Bertempat di Kecamatan Muara Sugihan, perwakilan Tim Restorasi Gambut Daerah (TRGD) Adhios Safri mengatakan padiatapa adalah momentum untuk “berjalan bersama, berubah bersama ke arah yang lebih baik.”
“Rentang waktu Land4Lives yang akan berlangsung sampai 2026 adalah proses yang panjang oleh karena itu dari awal masyarakat harus tahu informasinya, tentang prosesnya, dampak dan manfaatnya,” kata Adhios.
Sementara itu Rais dari Desa Muara Medak, Musi Banyuasin, berharap kegiatan ini (Land4Lives) tidak hanya besar gaung di awal saja, namun tidak memberi dampak dan manfaat bagi masyarakat desa.
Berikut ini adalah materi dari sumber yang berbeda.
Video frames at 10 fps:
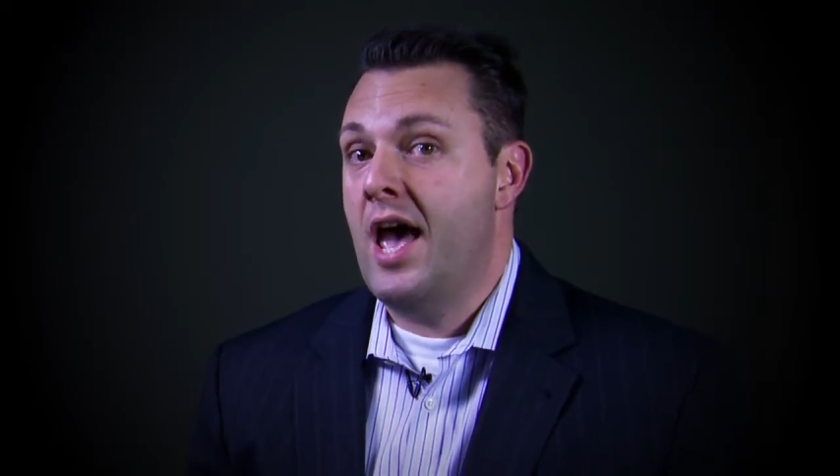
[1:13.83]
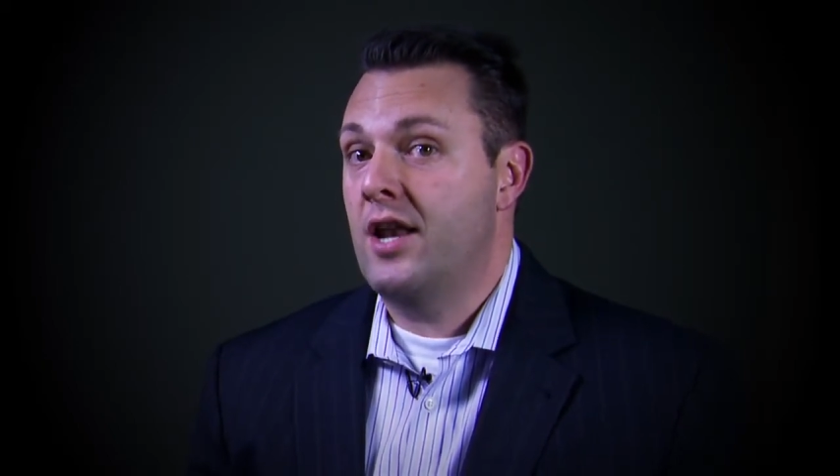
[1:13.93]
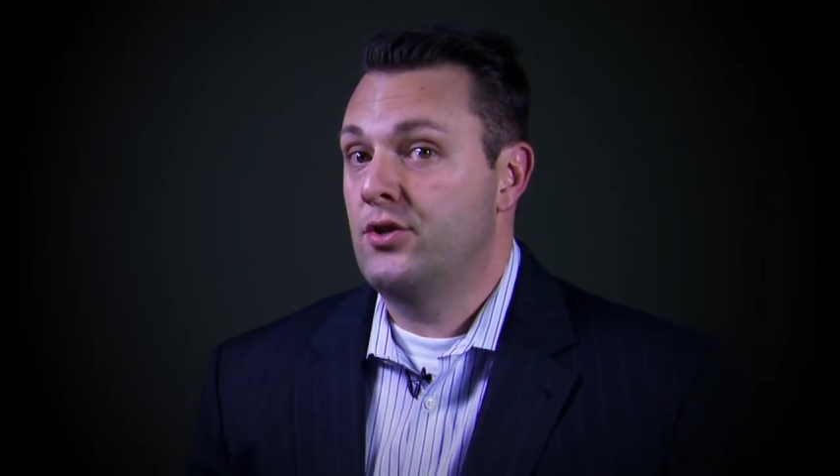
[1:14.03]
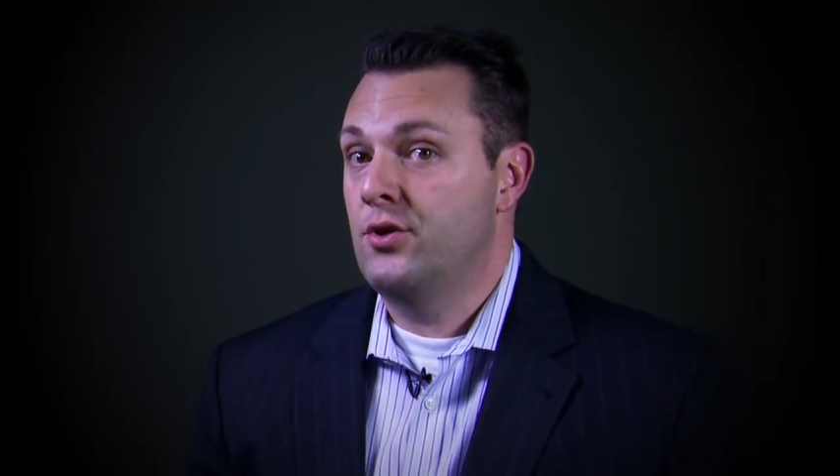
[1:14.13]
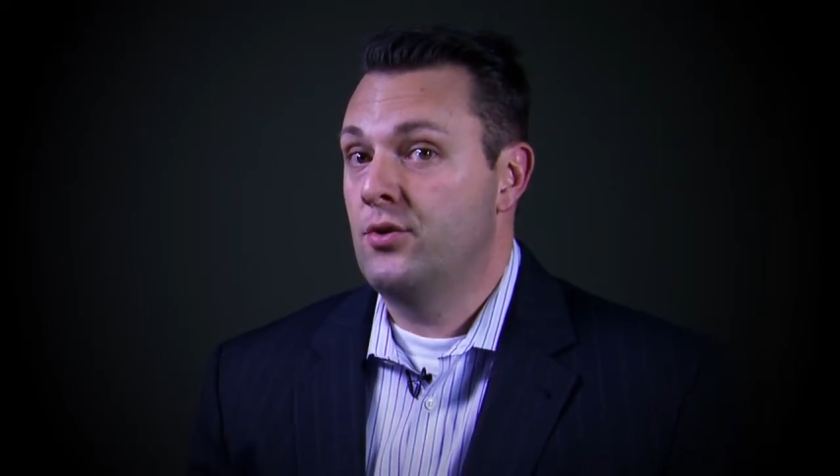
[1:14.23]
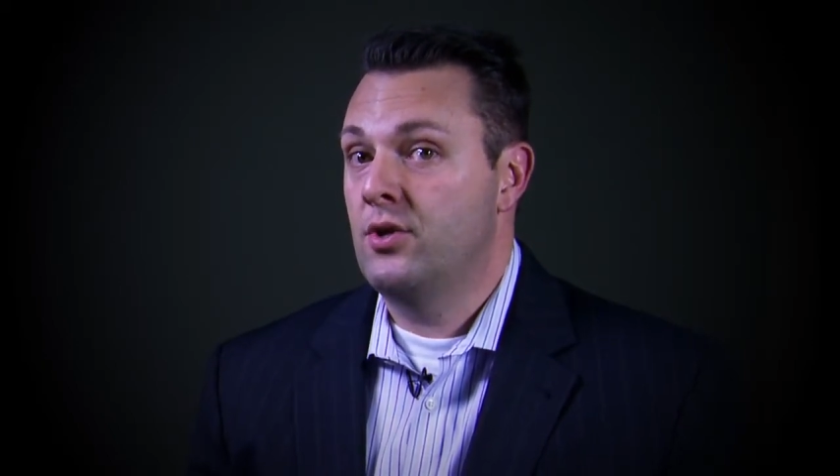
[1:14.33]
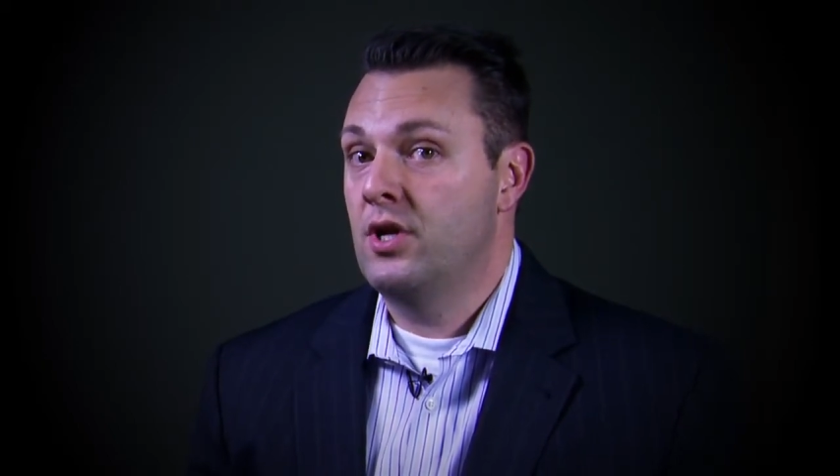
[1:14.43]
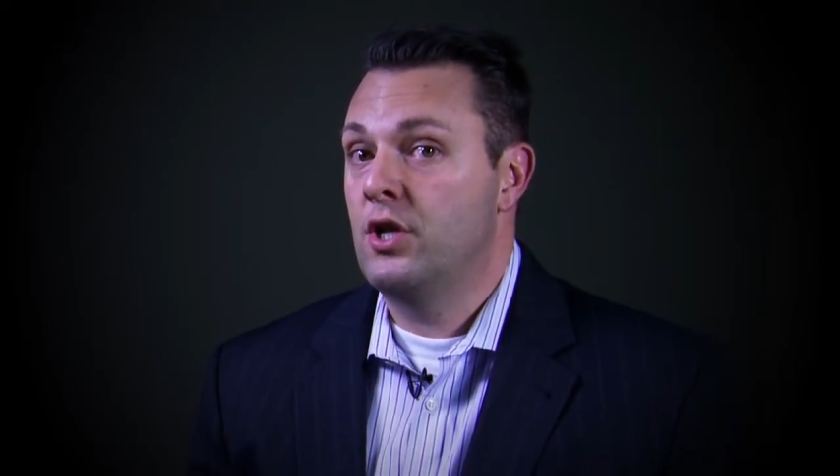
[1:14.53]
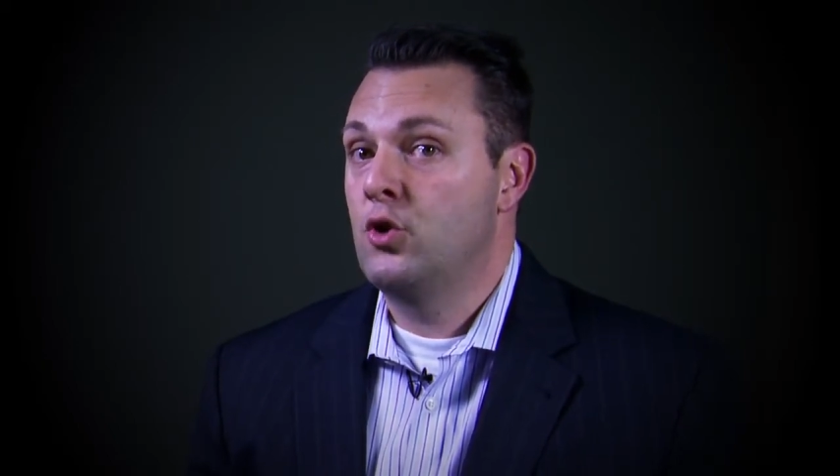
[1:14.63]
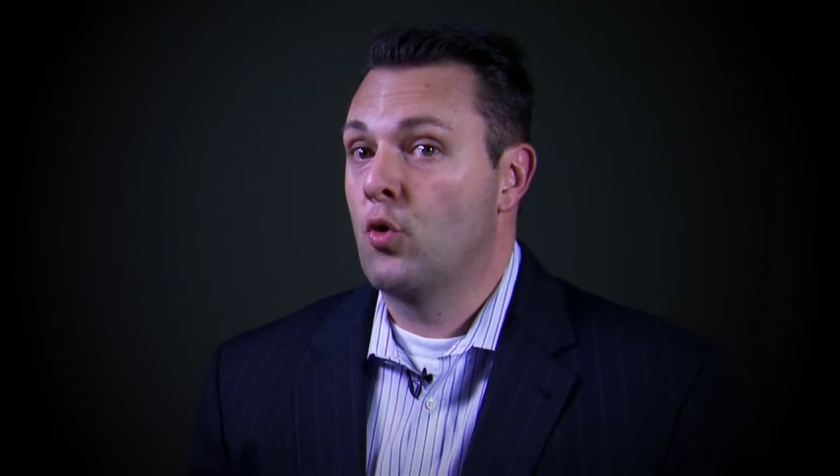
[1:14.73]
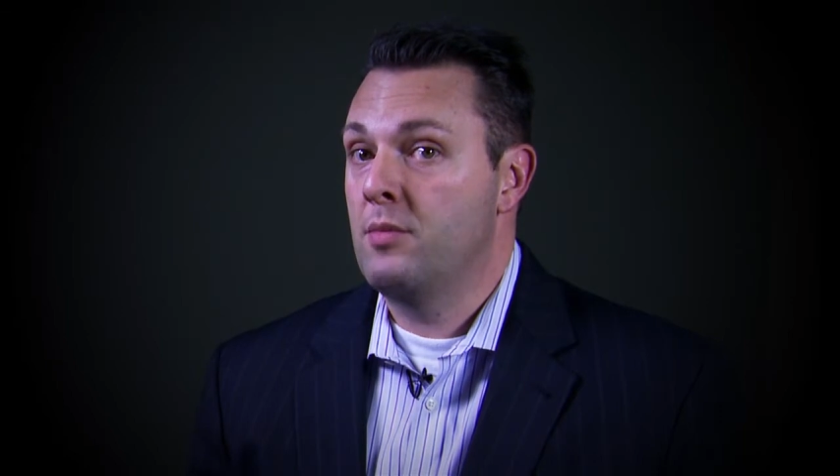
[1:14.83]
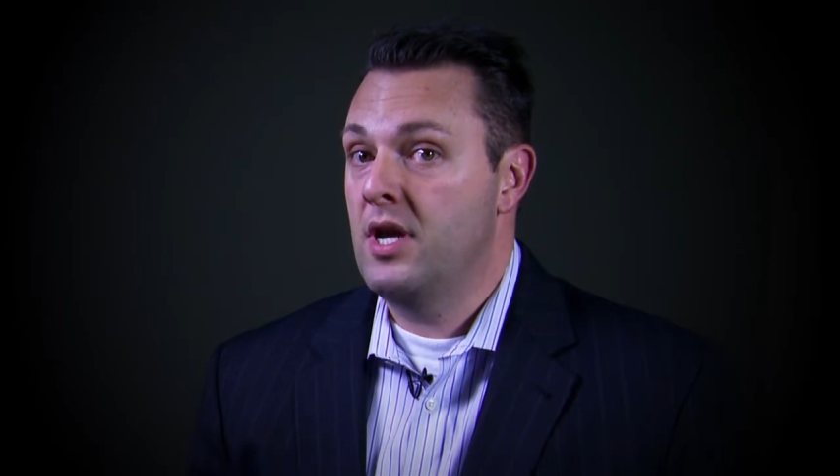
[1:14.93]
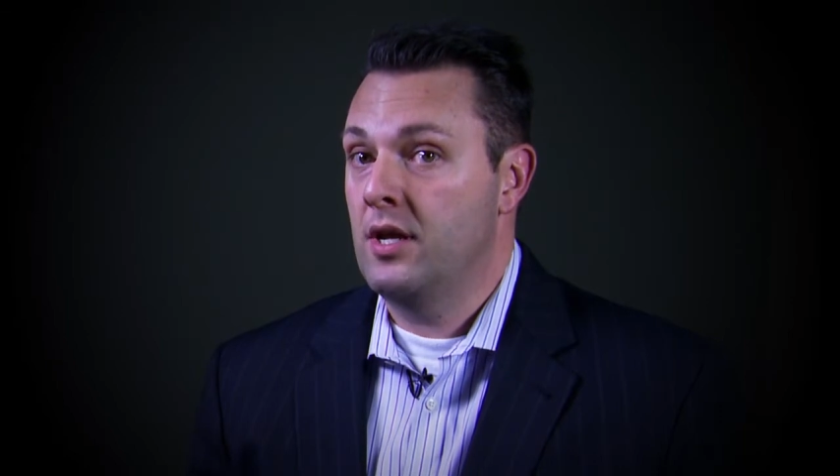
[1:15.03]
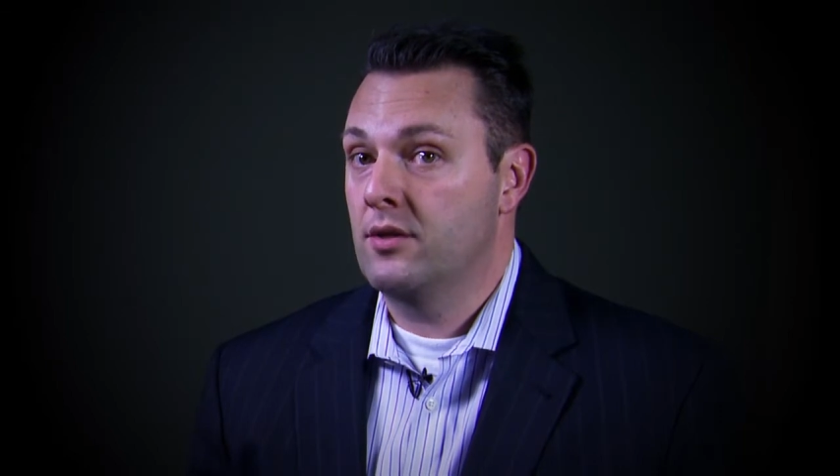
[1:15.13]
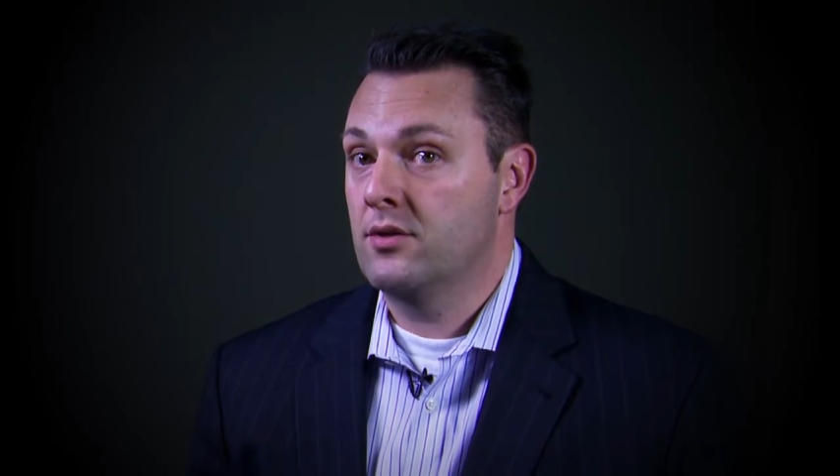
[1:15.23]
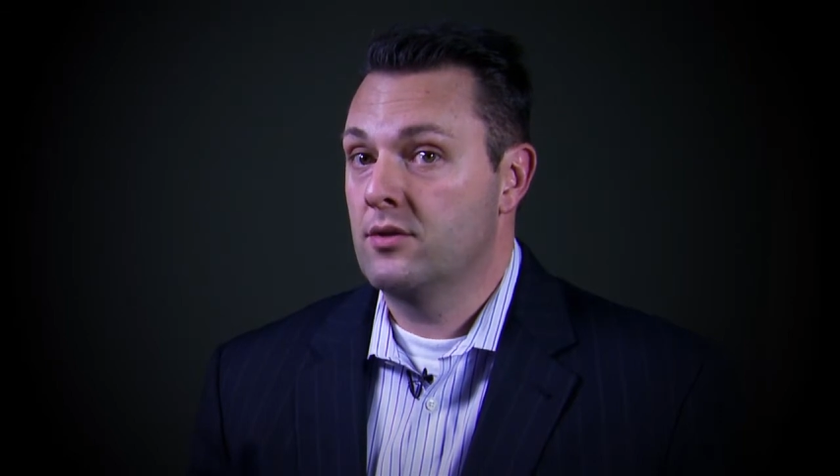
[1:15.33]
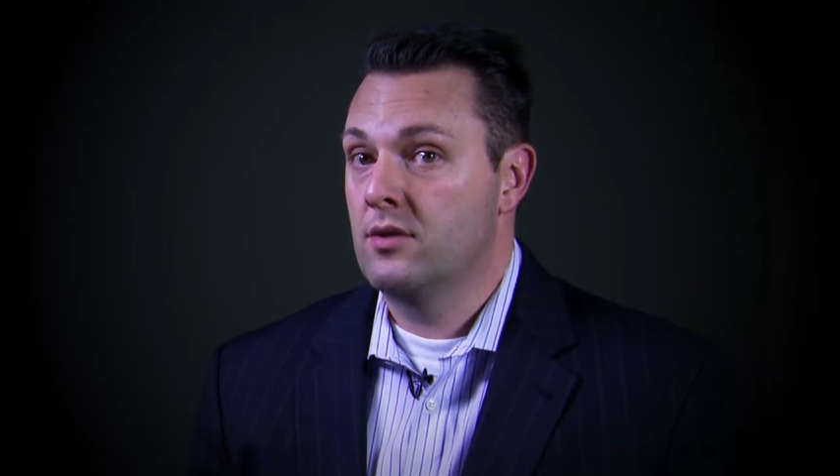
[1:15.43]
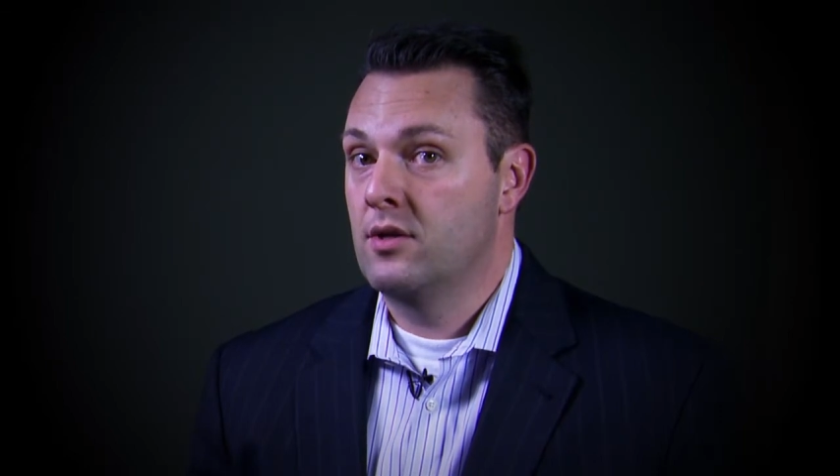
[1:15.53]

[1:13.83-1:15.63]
attitude in your meetings.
Land4Lives bekerja sesuai dengan konteks lokal di desa, sehingga urun sarani masyarakat desa serta pemerintah setempat diperlukan untuk memastikan kegiatan sesuai dengan kebutuhan desa, masyarakat, dan lingkungannya.
Padiatapa menjadi salah satu mekanisme untuk memastikan masyarakat dan Land4Lives memiliki pemahaman yang sama akan cara atau kegiatan yang akan dilakukan untuk membuat perubahan yang lebih baik.